OpenAI's involvement was central to Microsoft's framing of the chip. In the announcement materials, OpenAI CEO Sam Altman said: "Since first partnering with Microsoft, we've collaborated to co-design Azure's AI infrastructure at every layer for our models and unprecedented training needs… Azure's end-to-end AI architecture, now optimized down to the silicon with Maia, paves the way for training more capable models and making those models cheaper for our customers."[2] Microsoft executive vice president of Cloud and AI Scott Guthrie was quoted in parallel: "At scale, it's important for us to optimize and integrate every layer of the infrastructure stack to maximize performance, diversify our supply chain and give customers infrastructure choice."[1][2]

Actual deployment

Public information about Maia 100's production deployment is sparse, and by 2024 it had become clear that the chip was not deployed at the scale Microsoft had implied. Several reports converged on a picture in which Maia 100 served primarily as a learning vehicle for Microsoft's silicon and software teams rather than as a major production accelerator:

  • Tom's Hardware, citing reporting by The Information, wrote in June 2025 that Maia 100 "was designed for image processing rather than generative AI, and isn't powering any of the company's AI services, and has instead just been used internally for staff training purposes."[12]
  • DCD and Tom's Hardware separately reported that Microsoft had pushed the mass production of the next-generation Maia chip, codenamed Braga and intended to become the Maia 200, into 2026, at least six months behind the original 2025 target. The reports cited unanticipated design changes, including new features requested by OpenAI that destabilized the chip in simulation, plus high staff turnover on the chip-design teams.[12][13]
  • SemiAnalysis assessed that "as expected of first generation silicon, Maia 100 was not manufactured in high volume or deployed for production workloads," and noted that the chip was "architected before the Gen AI boom, leaving it short on memory bandwidth suitable for inference."[11]
  • Industry analysts at IT Pro and others noted that Maia 100 was "currently limited to internal Microsoft workloads rather than broad enterprise availability," with no Azure VM SKU offered to external customers.[9]

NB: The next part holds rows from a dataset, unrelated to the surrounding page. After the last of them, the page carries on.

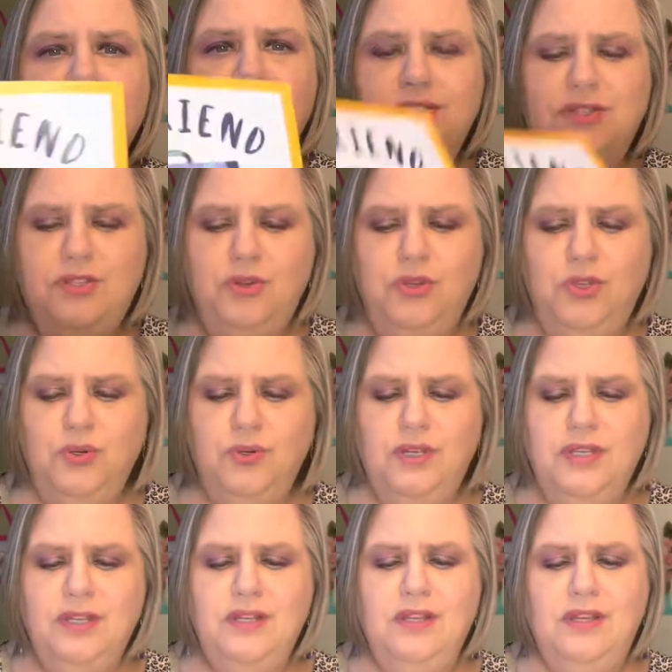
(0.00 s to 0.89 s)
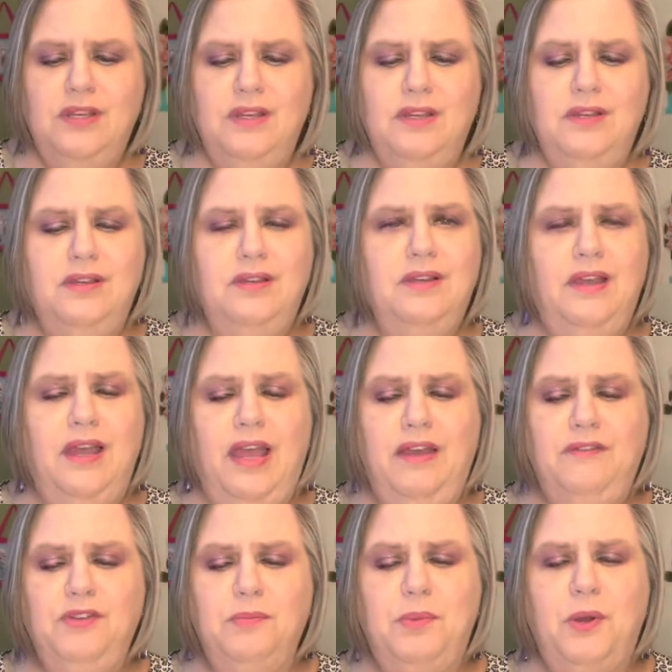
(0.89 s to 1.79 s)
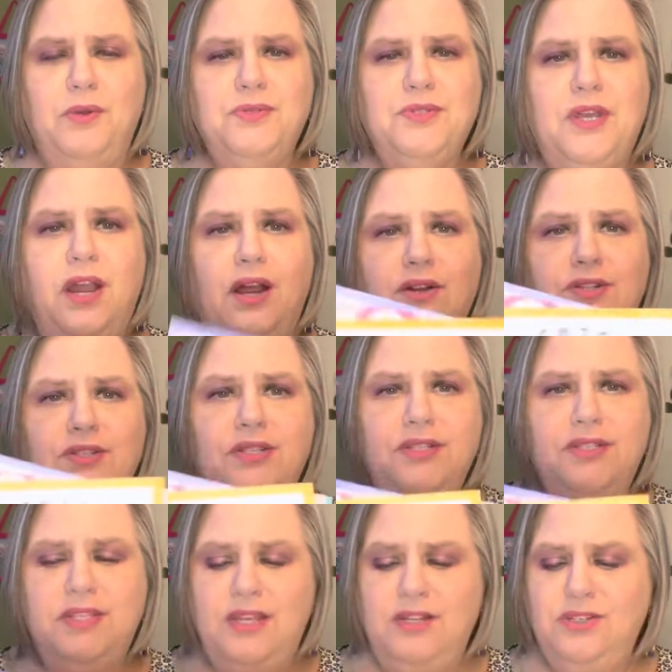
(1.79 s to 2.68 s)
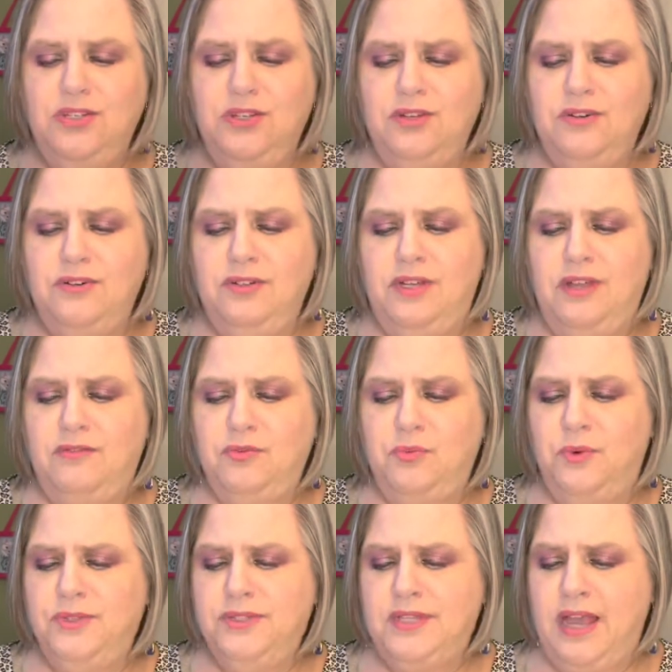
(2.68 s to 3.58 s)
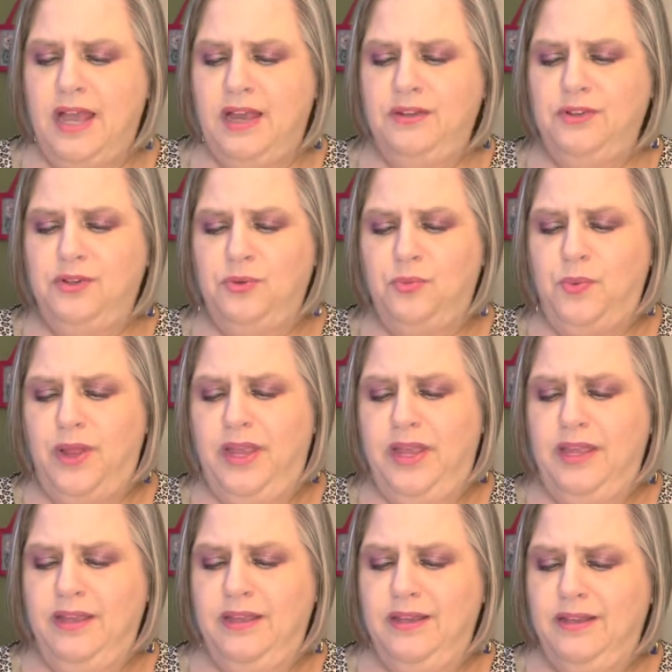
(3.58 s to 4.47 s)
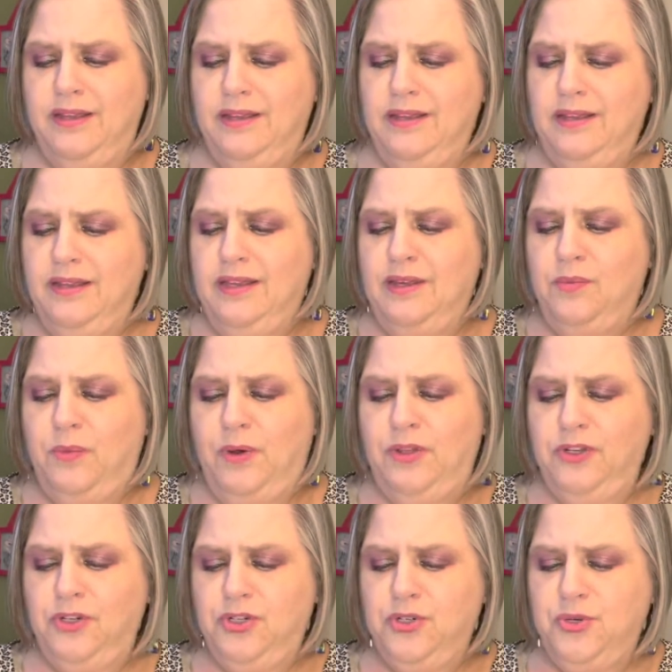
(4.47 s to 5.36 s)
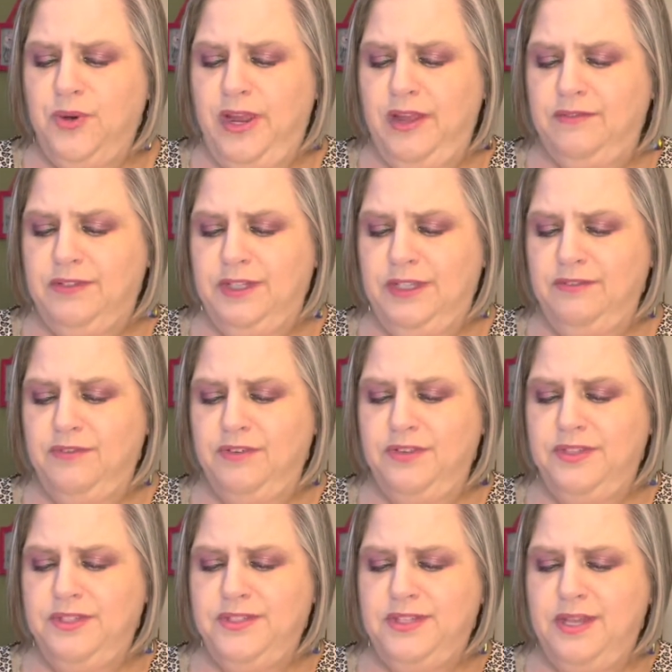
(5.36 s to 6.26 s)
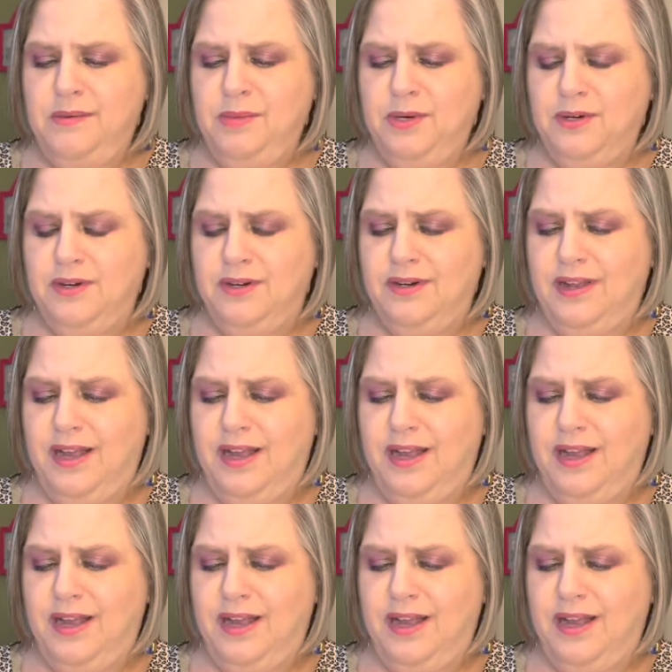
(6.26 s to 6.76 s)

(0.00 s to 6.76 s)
So you can have your postcards to send to your loved ones on your way while you're traveling for the summer.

Microsoft itself has continued to point to Maia 100 as a deployed accelerator powering Copilot and Azure OpenAI workloads, but the company has not disclosed concrete deployment volumes, performance numbers against NVIDIA H100 or H200, or customer-facing Maia VM products, and external Maia 100 instances have not been generally available on Azure.[1][6][9][11]

Subsequent chips

In the wake of Maia 100's limited rollout, Microsoft built a multi-generation roadmap of inference-oriented successors:

  • Maia 200 (codename Braga): Microsoft's second-generation AI accelerator, built on TSMC's N3P (3-nanometer performance variant) with approximately 144 billion transistors on an 836 mm² die, 216 GB of HBM3e at 7 TB/s, 272 MB of on-die SRAM, native FP8 and FP4 tensor cores, and a 750 W thermal envelope. It was formally announced on January 26, 2026 and is being deployed initially in Microsoft's US Central region near Des Moines, Iowa, with US West 3 near Phoenix, Arizona to follow.[14][15][16] Microsoft claims 10.15 PFLOPS of FP4 throughput, 5.07 PFLOPS of FP8, 1.27 PFLOPS of BF16 on the vector engines, and "30% better performance per dollar than the latest generation hardware in [Microsoft's] fleet."[14][16] Notably, where Maia 100 supported both training and inference with the MX9/MX6 microscaling formats, Maia 200's tensor units do only FP4 and FP8, reflecting Microsoft's pivot to an inference-first focus.[16]
  • Braga-R: a planned refresh of Maia 200 targeted at 2026 deployment per a roadmap reported by DCD.[13]
  • Clea: a third-generation accelerator targeted at 2027 deployment in the same roadmap.[13]
  • Cobalt 200: a successor to the Cobalt 100 server CPU, expected to deliver roughly 50 percent more performance than Cobalt 100 and to act as the host processor in Maia 200 server blades.[16]

The Maia 200 announcement omitted any external Azure VM availability and was framed entirely around Microsoft's internal AI services such as OpenAI API inference, Microsoft Foundry, and the Office 365 family of copilots, a continuation of the internal-only deployment pattern set by Maia 100.[16]

Reception and commercial reality

Industry context

Maia 100 arrived in a market that had already produced multiple generations of hyperscaler-designed accelerators. Google's TPU line had been in production since 2015; AWS Trainium had reached general availability with the launch of its second-generation product in 2024; and Meta had begun publicly discussing its MTIA accelerator in 2023.[10][30] Maia 100 made Microsoft the last of the four major US hyperscalers (Amazon, Google, Meta, and Microsoft) to unveil a public-facing in-house AI accelerator.[5]

Reaction within the technical press was mixed. ServeTheHome, Tom's Hardware and The Next Platform praised the chip's Ethernet-first scale-up fabric, large software-managed SRAM, and aggressive adoption of the OCP microscaling number formats.[7][25][31] Less flattering coverage centered on Maia 100's HBM2E choice. TechRadar wrote that Microsoft "deliberately chose to use old tech for its NVIDIA GPU rival," noting that the chip's HBM2E memory capped it at 64 GB and 1.8 TB/s at a time when NVIDIA H100 was shipping with 80 GB of HBM3 at 3.35 TB/s and NVIDIA H200 would shortly arrive with HBM3e.[10]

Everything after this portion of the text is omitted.